"Those were normal fly balls," manager Greg Riddoch said.
Aquasox' starting pitcher Taylor Lewis, who recorded his third win of the season, had a solid performance on the mound, pitching six innings, giving up three runs and four hits.
Left-hander Pedro Hernandez (0-2), who got the start for the Ems, retired the side in the first inning but gave up two runs and three hits in both the second and third innings. Hernandez lasted four innings, giving up seven hits and four runs
Lewis allowed no runs and no hits through three innings, but ran into trouble in the fourth, as the Ems scored three runs and had four hits. Designated hitter Jason Hagerty got things started as he recorded he Ems' first hit on a broken-bat single to shallow center field to lead off the fourth inning. Vincent Belnome then followed with a single to right field. In the next at-bat, Nate Freiman, who has been struggling at the plate and came into the game batting .256, smashed a three-run home run over the left field wall to make the score 4-3.
"It's nice to get that first one out of the way," Freiman said. "Home runs are nice when they help you win, unfortunately, that didn't happen."

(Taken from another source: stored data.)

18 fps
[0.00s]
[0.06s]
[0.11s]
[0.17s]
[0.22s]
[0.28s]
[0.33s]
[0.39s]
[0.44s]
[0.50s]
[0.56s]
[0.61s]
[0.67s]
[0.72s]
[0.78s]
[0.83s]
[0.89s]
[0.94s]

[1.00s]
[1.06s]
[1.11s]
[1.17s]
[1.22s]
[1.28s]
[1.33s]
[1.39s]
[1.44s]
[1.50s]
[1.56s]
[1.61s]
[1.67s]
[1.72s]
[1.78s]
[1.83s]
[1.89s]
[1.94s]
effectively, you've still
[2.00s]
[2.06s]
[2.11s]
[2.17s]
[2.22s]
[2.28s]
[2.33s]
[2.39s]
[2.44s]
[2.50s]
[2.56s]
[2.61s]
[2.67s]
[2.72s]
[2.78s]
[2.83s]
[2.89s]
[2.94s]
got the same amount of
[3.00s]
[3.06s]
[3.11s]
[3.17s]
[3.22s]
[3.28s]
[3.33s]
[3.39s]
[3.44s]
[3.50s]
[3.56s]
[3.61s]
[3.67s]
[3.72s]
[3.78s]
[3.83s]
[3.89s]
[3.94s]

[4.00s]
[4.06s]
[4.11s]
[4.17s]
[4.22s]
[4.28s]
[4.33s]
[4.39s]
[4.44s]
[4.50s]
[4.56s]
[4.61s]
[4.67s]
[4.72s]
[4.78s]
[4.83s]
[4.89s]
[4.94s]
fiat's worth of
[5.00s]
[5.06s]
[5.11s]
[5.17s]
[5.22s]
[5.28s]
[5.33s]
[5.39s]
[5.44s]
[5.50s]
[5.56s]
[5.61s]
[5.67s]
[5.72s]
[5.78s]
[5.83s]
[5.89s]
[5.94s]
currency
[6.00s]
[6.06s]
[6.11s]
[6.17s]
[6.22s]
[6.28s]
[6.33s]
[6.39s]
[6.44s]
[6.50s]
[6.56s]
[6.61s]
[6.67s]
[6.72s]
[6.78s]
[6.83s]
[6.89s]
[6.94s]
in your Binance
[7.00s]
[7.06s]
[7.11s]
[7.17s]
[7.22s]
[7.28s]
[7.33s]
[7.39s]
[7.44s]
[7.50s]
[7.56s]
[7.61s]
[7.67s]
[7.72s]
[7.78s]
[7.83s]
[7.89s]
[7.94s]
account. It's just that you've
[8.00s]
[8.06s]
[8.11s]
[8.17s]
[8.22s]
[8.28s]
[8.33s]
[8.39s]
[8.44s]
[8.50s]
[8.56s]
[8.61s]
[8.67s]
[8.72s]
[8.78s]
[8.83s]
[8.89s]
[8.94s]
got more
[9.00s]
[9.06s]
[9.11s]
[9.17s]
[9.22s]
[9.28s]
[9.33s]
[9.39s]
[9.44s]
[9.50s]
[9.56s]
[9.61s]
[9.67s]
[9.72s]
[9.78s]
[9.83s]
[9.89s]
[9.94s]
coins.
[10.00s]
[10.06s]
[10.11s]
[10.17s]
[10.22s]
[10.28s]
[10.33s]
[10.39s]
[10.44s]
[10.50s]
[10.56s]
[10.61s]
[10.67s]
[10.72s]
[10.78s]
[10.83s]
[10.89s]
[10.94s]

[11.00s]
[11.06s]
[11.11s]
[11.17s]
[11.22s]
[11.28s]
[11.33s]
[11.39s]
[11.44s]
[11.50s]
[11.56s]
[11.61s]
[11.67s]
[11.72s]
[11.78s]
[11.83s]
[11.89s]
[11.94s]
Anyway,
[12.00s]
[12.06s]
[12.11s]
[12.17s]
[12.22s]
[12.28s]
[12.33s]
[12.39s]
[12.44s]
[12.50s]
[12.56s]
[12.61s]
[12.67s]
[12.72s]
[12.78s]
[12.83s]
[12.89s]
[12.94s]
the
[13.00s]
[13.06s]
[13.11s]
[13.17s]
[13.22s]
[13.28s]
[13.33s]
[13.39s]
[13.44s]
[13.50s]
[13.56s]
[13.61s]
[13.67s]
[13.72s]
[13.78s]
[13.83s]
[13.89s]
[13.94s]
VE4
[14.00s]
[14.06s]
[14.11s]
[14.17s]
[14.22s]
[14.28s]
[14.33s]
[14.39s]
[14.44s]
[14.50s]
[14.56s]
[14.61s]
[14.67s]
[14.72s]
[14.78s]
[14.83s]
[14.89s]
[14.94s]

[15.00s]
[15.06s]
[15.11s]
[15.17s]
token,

The Ems' would never get closer.
In the fifth inning, Ems' right-hander Tyson Bagley, who relieved Hernandez, gave up three hits and two costly runs that put the Aquasox's ahead 6-3. The Aquasox scored once more in the top of the seventh to extend their lead, 7-3
"If we'd have had a shutdown inning, it would have made a difference," Riddoch said.

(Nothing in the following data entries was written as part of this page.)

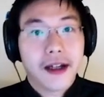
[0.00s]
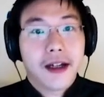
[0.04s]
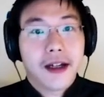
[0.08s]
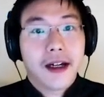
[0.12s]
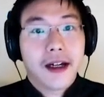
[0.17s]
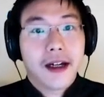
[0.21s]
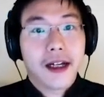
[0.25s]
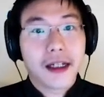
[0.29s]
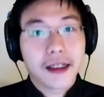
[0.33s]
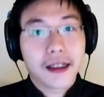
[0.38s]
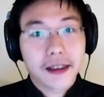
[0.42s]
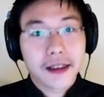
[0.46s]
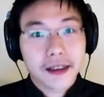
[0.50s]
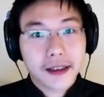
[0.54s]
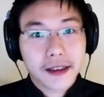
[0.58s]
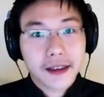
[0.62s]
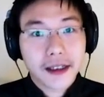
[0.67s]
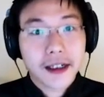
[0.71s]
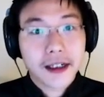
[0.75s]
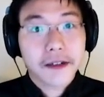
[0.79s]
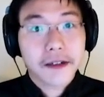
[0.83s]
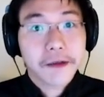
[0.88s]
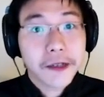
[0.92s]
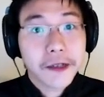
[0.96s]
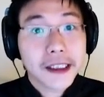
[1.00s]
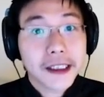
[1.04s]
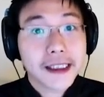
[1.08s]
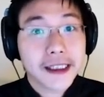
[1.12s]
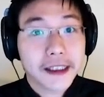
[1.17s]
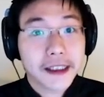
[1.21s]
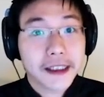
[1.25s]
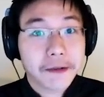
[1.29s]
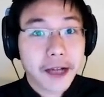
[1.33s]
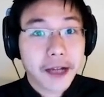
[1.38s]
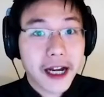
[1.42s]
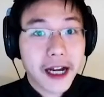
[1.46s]
And concretely,
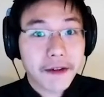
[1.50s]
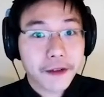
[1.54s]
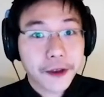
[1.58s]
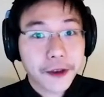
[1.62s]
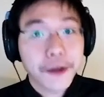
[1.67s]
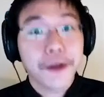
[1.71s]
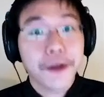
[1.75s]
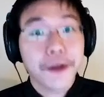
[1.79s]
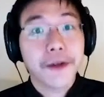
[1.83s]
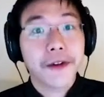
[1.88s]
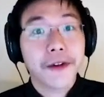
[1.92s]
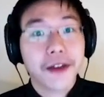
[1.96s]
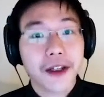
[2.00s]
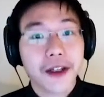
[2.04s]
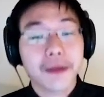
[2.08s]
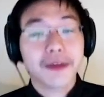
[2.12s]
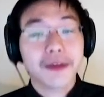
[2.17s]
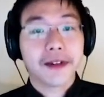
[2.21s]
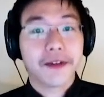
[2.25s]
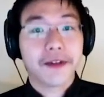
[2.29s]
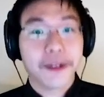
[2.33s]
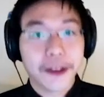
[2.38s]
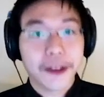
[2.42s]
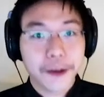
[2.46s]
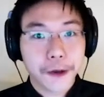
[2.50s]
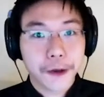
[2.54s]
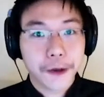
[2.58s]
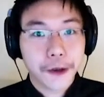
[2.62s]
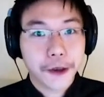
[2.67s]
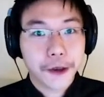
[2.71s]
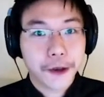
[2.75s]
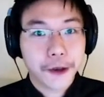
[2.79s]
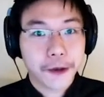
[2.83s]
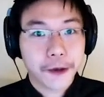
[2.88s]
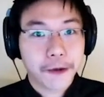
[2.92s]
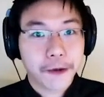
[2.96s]
we have two themes of
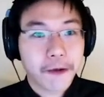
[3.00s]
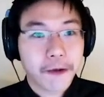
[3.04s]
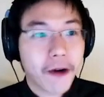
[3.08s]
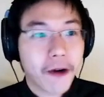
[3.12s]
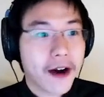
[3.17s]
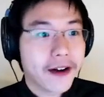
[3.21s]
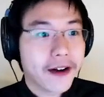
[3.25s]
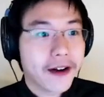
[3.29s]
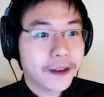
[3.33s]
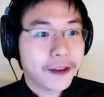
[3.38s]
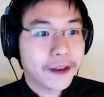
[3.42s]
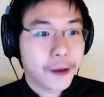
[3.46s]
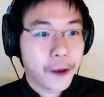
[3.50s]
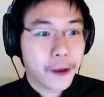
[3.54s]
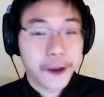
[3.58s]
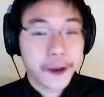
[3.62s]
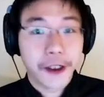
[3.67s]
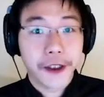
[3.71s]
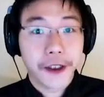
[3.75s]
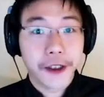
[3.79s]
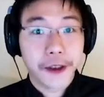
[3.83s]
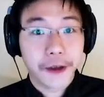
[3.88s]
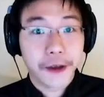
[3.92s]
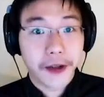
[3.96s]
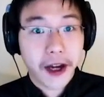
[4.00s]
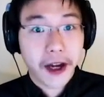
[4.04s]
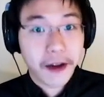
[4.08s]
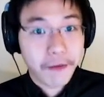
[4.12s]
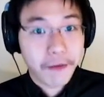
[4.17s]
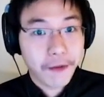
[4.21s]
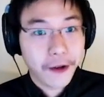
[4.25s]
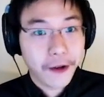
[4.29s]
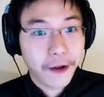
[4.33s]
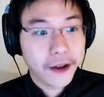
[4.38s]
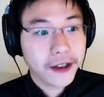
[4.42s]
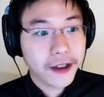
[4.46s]
research. One is learning to
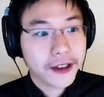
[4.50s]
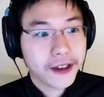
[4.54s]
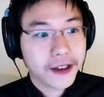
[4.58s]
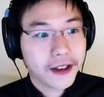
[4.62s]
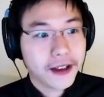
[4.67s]
invert.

The Ems threatened in the bottom of the seventh when the Aquasox brought in right-hander Brandon Reid to relieve Lewis. Reid lasted just a 1/3 of an inning after giving up a walk, two hits and an RBI single to Brayden Drake that scored Chris Tremblay from third.
The Ems finished the game with eight hits, while the Aquasox finished with 11.
"They got ten hits in five innings," Riddoch said. "That tells the story right there."
The loss drops the Ems' record to 4-6, as the Aquasox evened their record to 5-5.
"The great thing about professional baseball is that tonight's over and [there's] another one tomorrow," Freiman said.